Citadel Health Checking
You can enable Citadel’s health checking feature to detect the failures of the Citadel CSR (Certificate Signing Request) service. When a failure is detected, Kubelet automatically restarts the Citadel container.
When the health checking feature is enabled, the prober client module in Citadel periodically checks the health status of Citadel’s CSR gRPC server. It does this by sending CSRs to the gRPC server and verifies the responses. If Citadel is healthy, the prober client updates the modification time of the health status file. Otherwise, it does nothing. Citadel relies on a Kubernetes liveness and readiness probe with command line to check the modification time of the health status file on the pod. If the file is not updated for a period, Kubelet will restart the Citadel container.

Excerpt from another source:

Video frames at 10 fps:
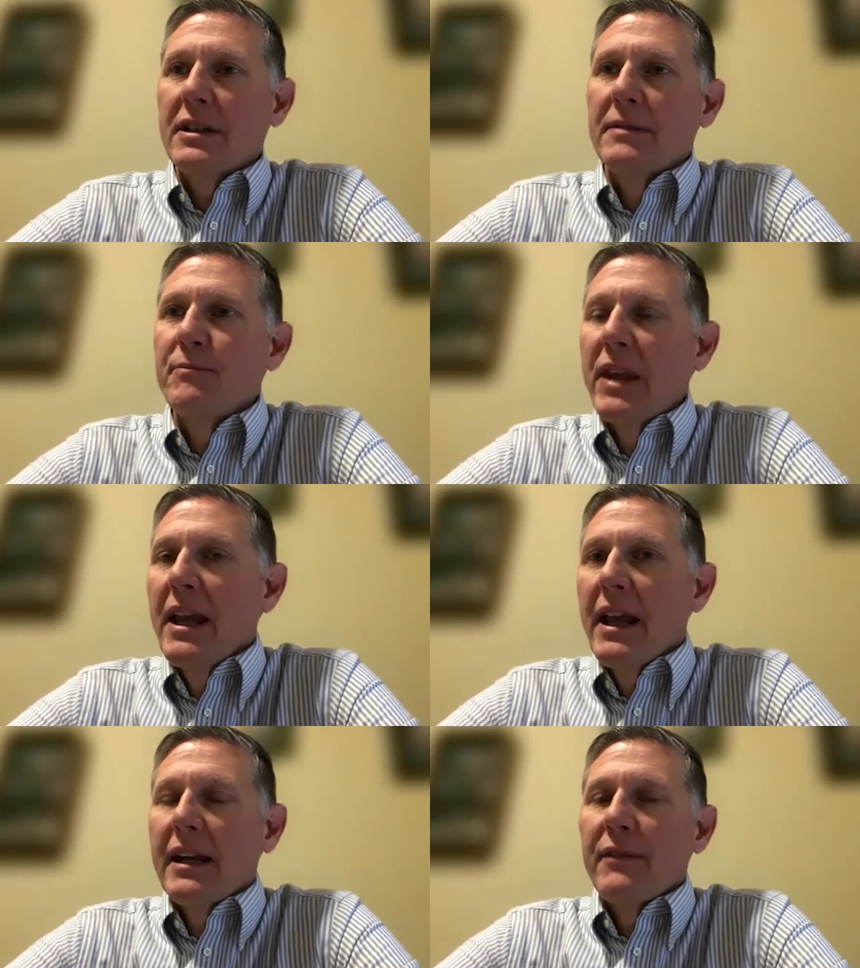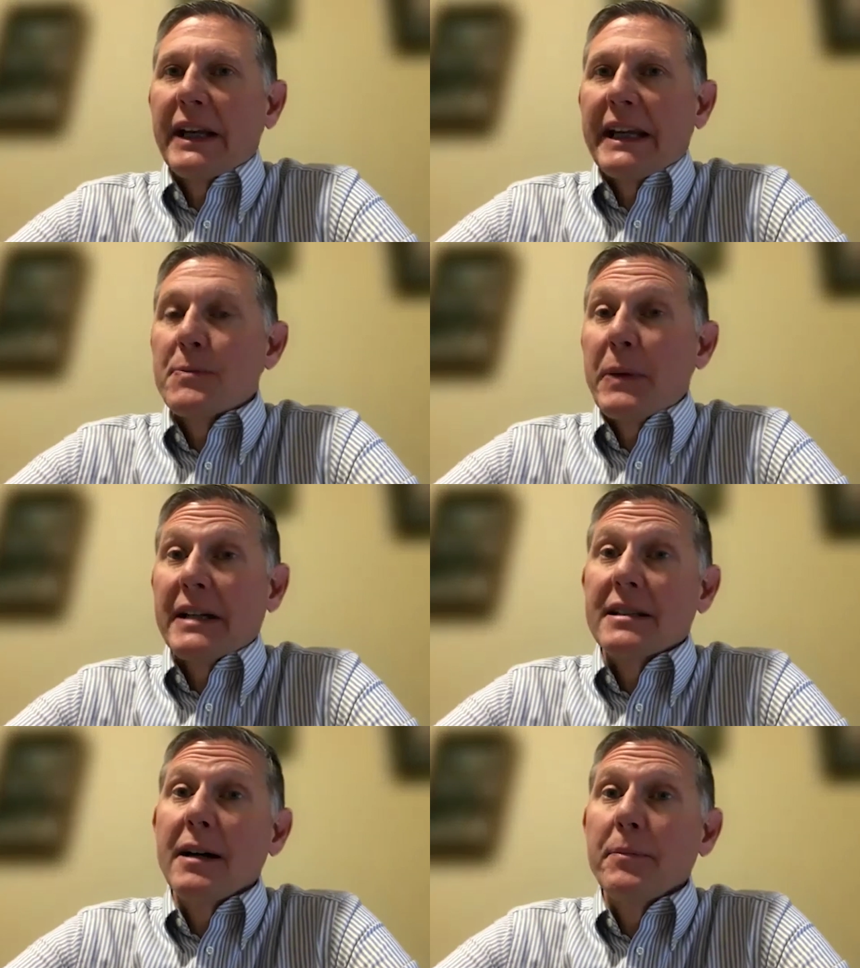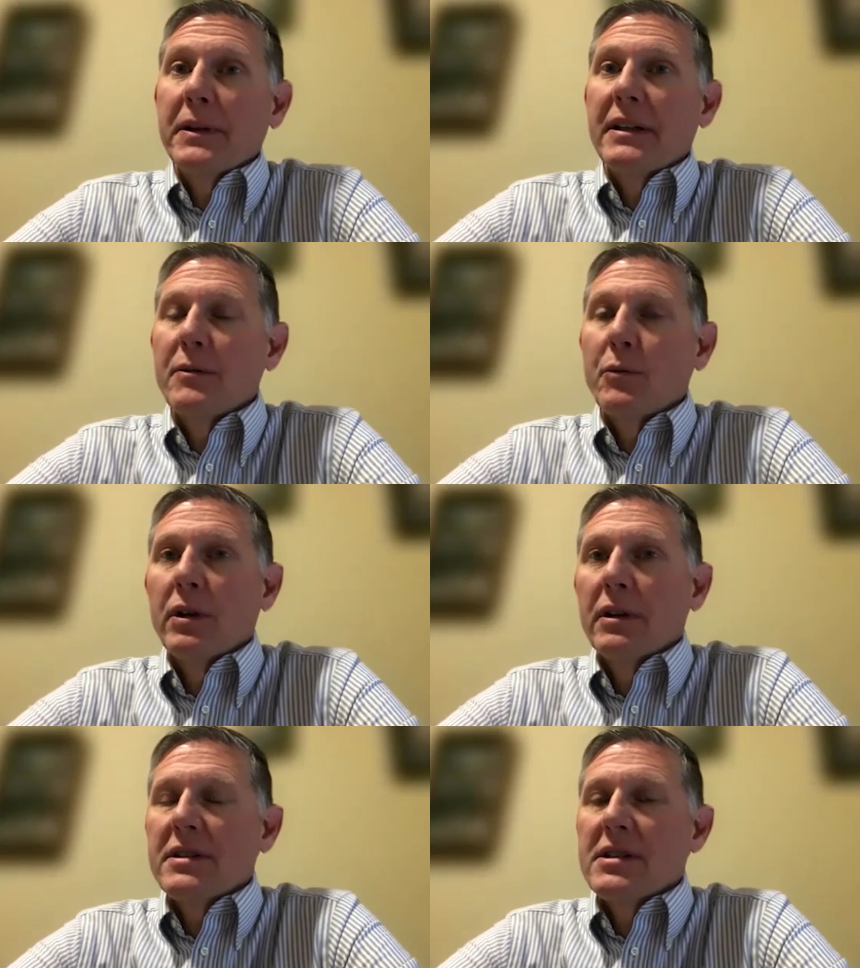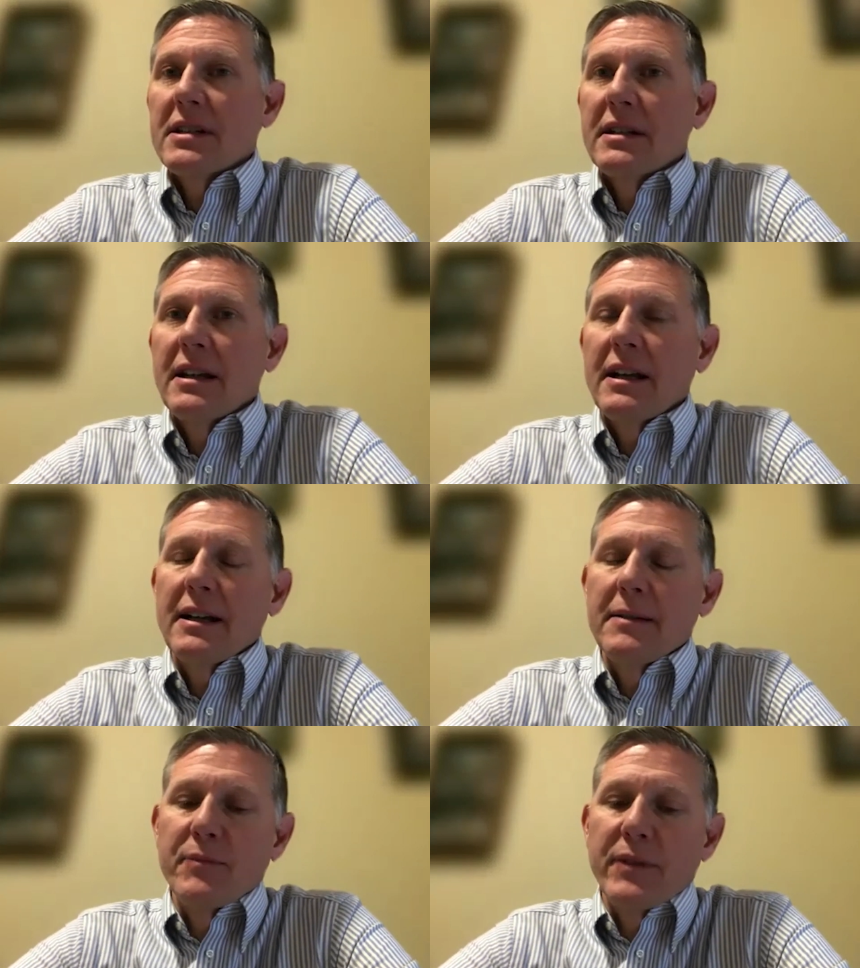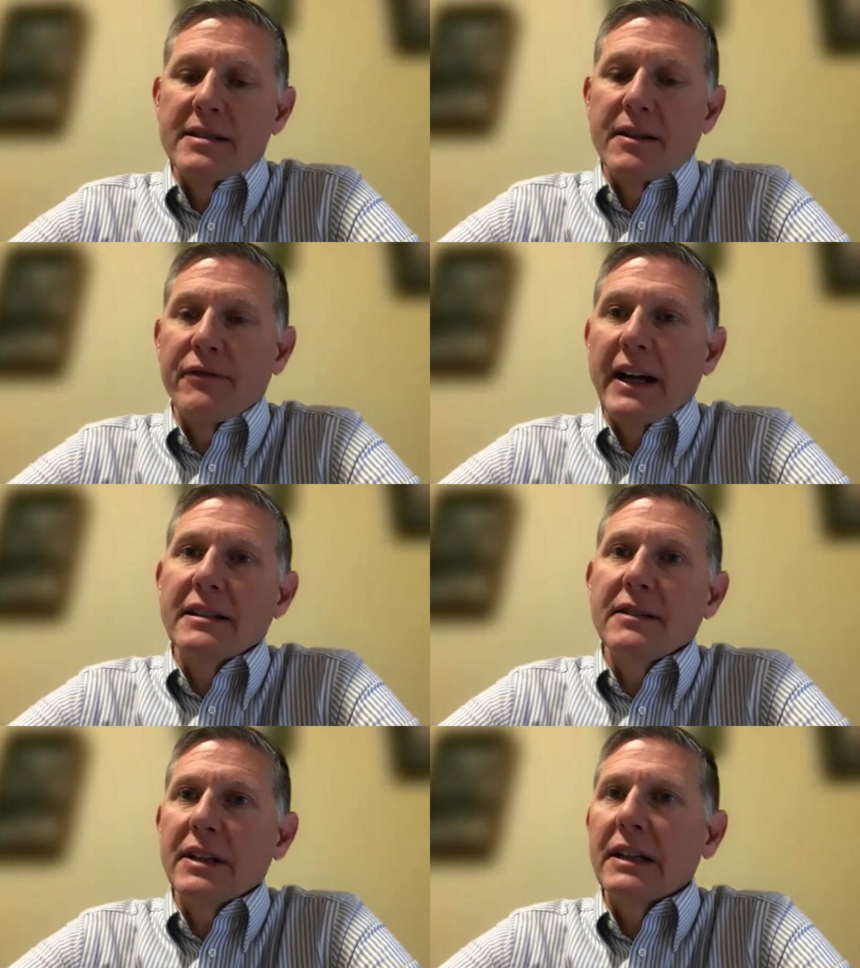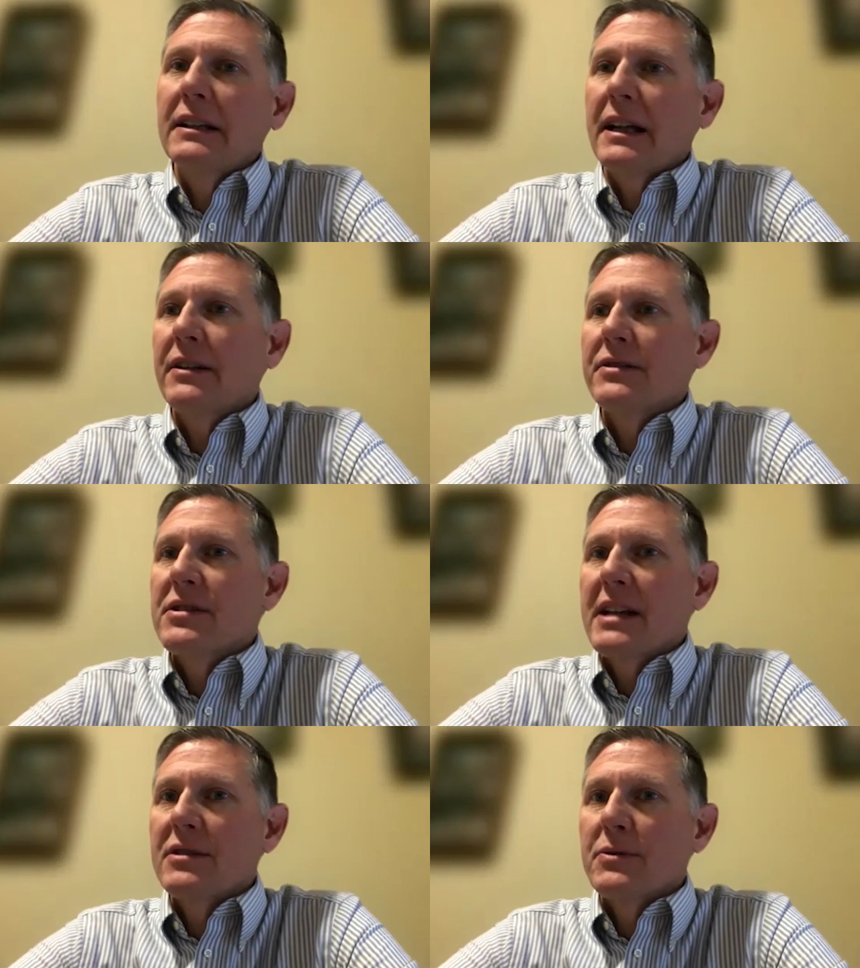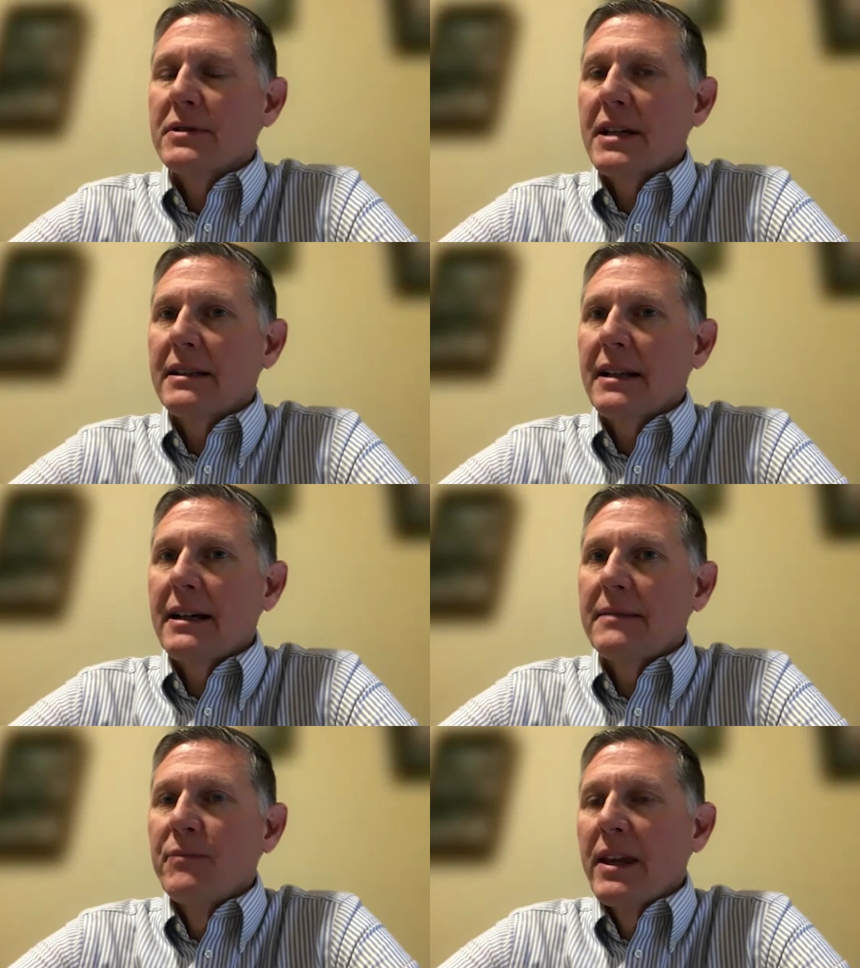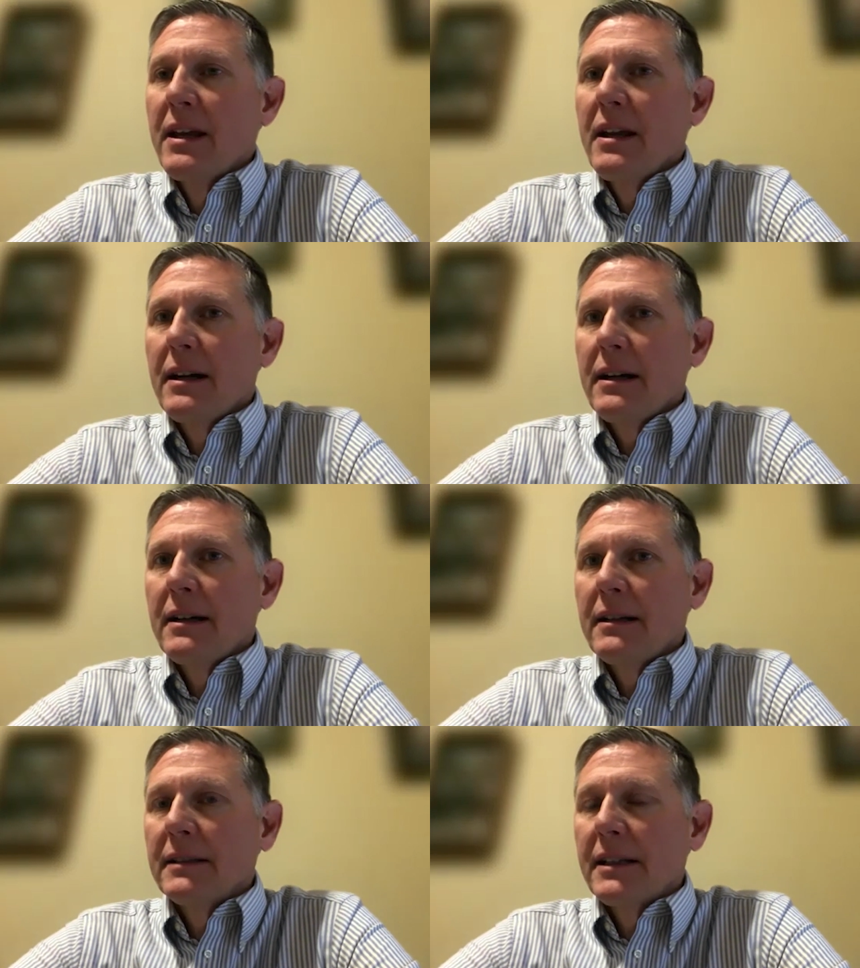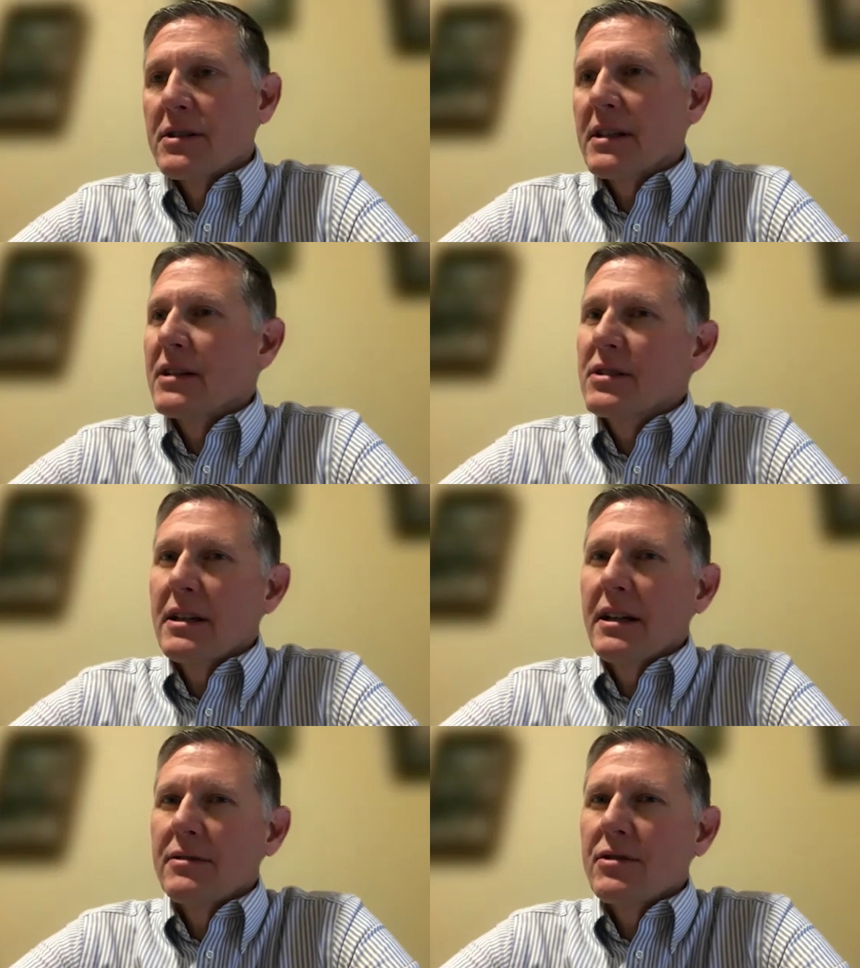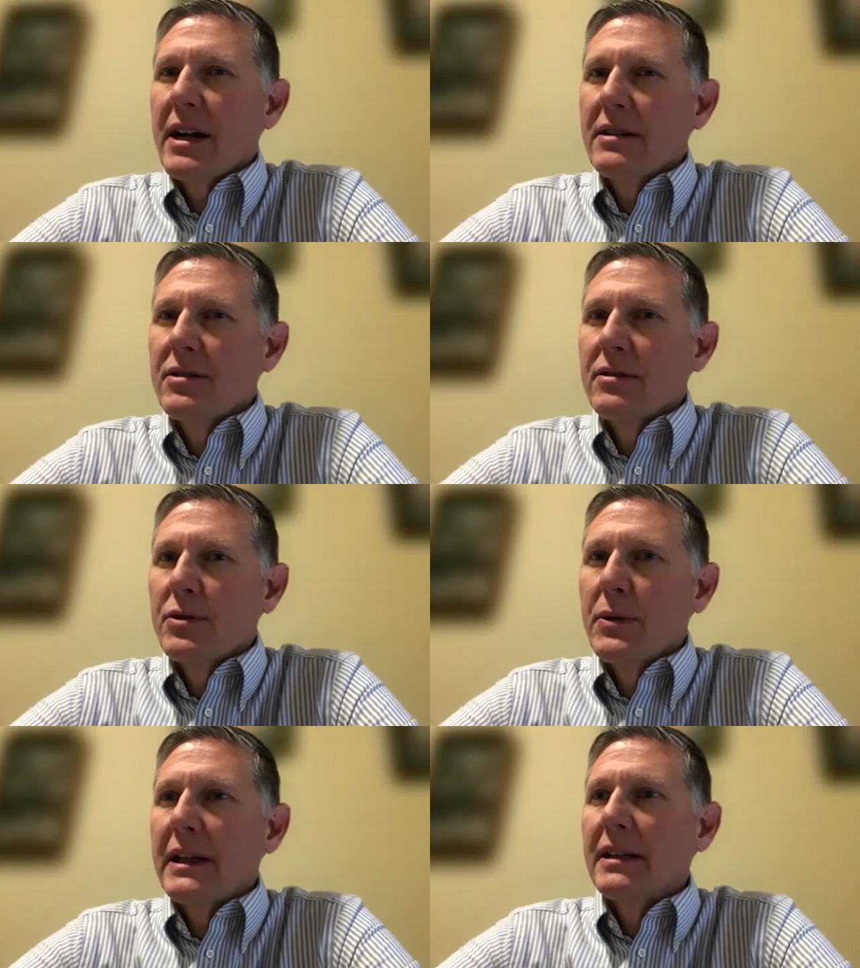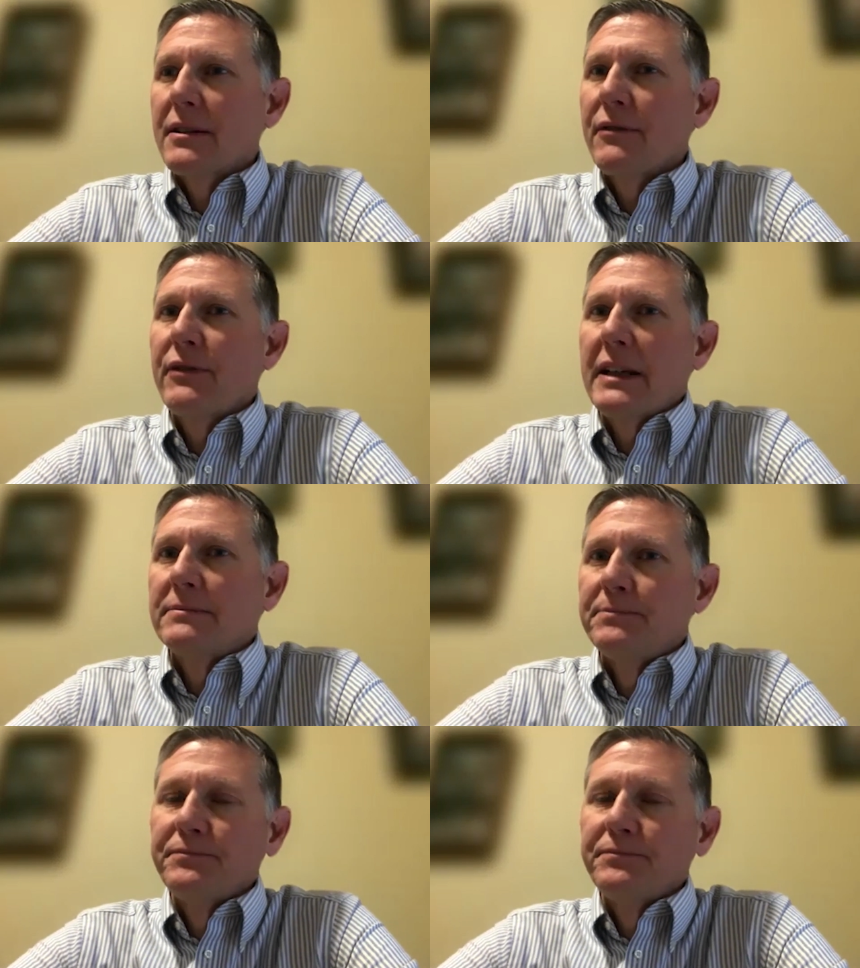And if it gets picked up and it works and it's effective, then a lot of other states will take that legislation and try to tweak it to fit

Note: because Citadel health checking currently only monitors the health status of CSR service API, this feature is not needed if the production setup is not using the SDS or Mesh Expansion.
Before you begin
To complete this task, you can install Istio using one of the following paths:
To setup Istio without using Helm, follow the instructions in the Kubernetes installation guide. Remember to enable global mutual TLS with:
$ kubectl apply -f install/kubernetes/istio-demo-auth.yaml
Use Helm to setup Istio and set the
global.mtls.enabled
flag totrue
.
Deploying Citadel with health checking
To enable health checking, redeploy Citadel with helm:
$ helm template install/kubernetes/helm/istio --name istio --namespace istio-system \
-x charts/security/templates/deployment.yaml \
--set global.mtls.enabled=true --set security.citadelHealthCheck=true > citadel-health-check.yaml
$ kubectl apply -f citadel-health-check.yaml
Verify that health checking works
Citadel will log the health checking results. Run the following in command line:
$ kubectl logs `kubectl get po -n istio-system | grep istio-citadel | awk '{print $1}'` -n istio-system | grep "CSR signing service"
You will see the output similar to:
... CSR signing service is healthy (logged every 100 times).
The log above indicates the periodic health checking is working. The default health checking interval is 15 seconds and is logged once every 100 checks.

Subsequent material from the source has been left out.